## [Work required]
Your answer must consist solely of the lines from the one containing "[5:19.93-5:20.93]" through the last line of the records below, reproduced exactly, with all pictures omitted.

## [Exercise data]
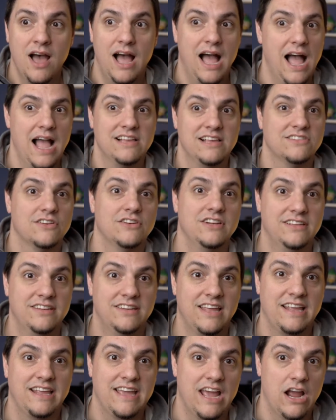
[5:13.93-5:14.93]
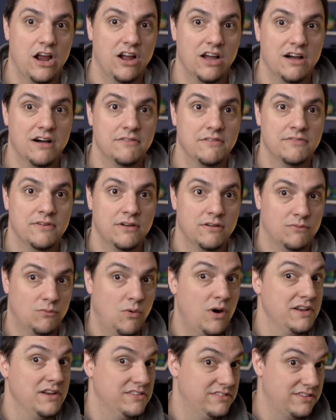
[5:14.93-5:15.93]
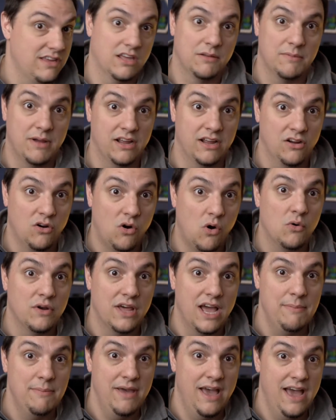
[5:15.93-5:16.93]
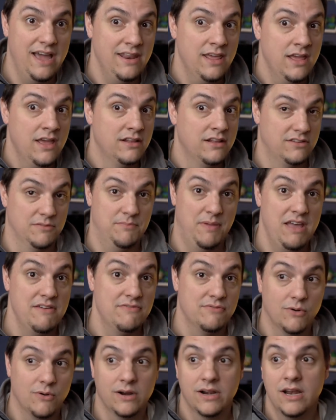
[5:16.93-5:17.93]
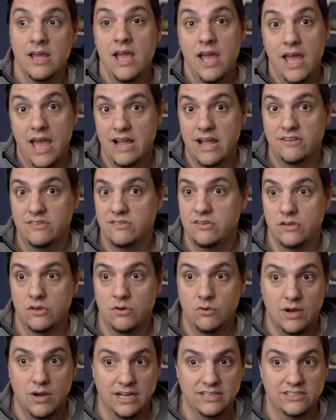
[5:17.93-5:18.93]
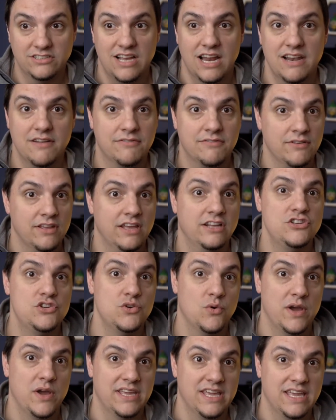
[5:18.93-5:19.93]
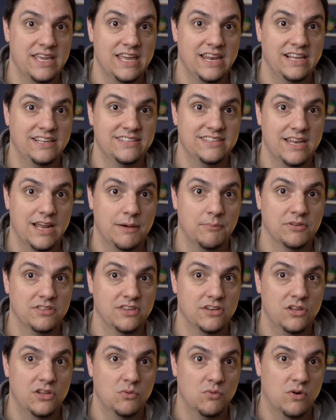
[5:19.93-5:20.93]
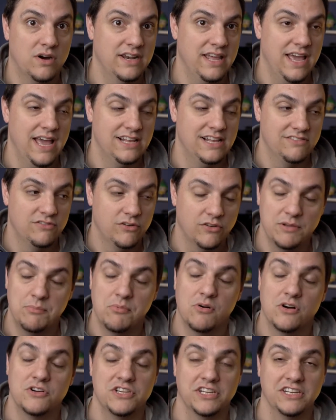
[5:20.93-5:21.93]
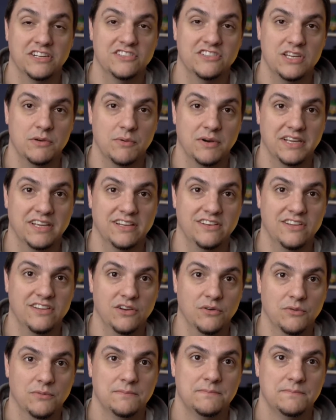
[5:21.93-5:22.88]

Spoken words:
I still need to take care of, one, selling my old iPad to pay for it, and two, just kind of enjoying and getting set up with the new one and really pushing to see what it can do.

## [Your solution]
[5:19.93-5:20.93]
[5:20.93-5:21.93]
[5:21.93-5:22.88]

Spoken words:
I still need to take care of, one, selling my old iPad to pay for it, and two, just kind of enjoying and getting set up with the new one and really pushing to see what it can do.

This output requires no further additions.